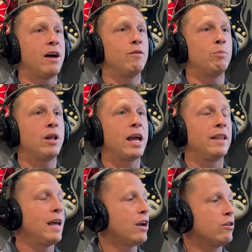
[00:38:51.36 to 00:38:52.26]
have a
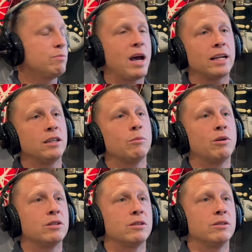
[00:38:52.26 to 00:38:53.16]
plan. That goes back to the
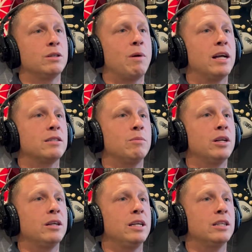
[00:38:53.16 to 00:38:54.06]
personal
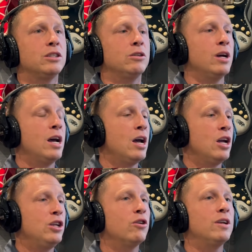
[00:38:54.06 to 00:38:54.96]
responsibility issue.
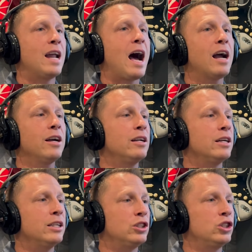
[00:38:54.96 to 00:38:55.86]
You're not going
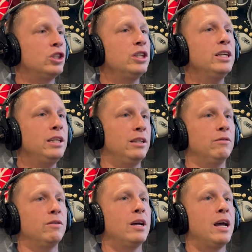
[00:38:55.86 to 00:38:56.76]
to
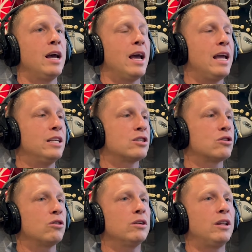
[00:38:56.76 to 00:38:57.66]
achieve a
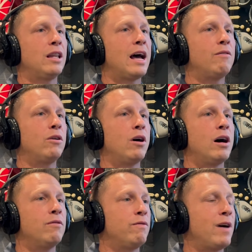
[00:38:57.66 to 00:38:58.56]
certain level
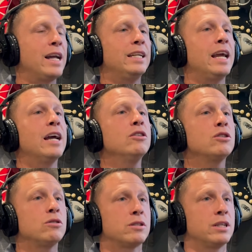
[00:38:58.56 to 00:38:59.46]
of
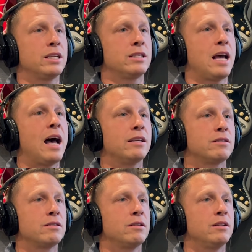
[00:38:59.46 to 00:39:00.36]
financial
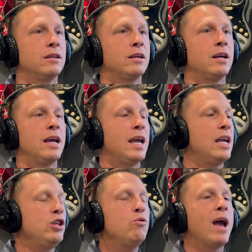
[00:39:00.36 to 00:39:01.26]
success,
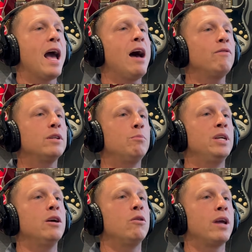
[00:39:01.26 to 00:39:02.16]
and you have to
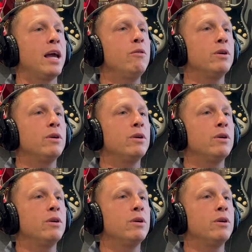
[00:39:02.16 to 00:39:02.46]
be okay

####

Task objective ▸ Repeat the data above exactly, images excluded.

Answer box ▸
[00:38:51.36 to 00:38:52.26]
have a
[00:38:52.26 to 00:38:53.16]
plan. That goes back to the
[00:38:53.16 to 00:38:54.06]
personal
[00:38:54.06 to 00:38:54.96]
responsibility issue.
[00:38:54.96 to 00:38:55.86]
You're not going
[00:38:55.86 to 00:38:56.76]
to
[00:38:56.76 to 00:38:57.66]
achieve a
[00:38:57.66 to 00:38:58.56]
certain level
[00:38:58.56 to 00:38:59.46]
of
[00:38:59.46 to 00:39:00.36]
financial
[00:39:00.36 to 00:39:01.26]
success,
[00:39:01.26 to 00:39:02.16]
and you have to
[00:39:02.16 to 00:39:02.46]
be okay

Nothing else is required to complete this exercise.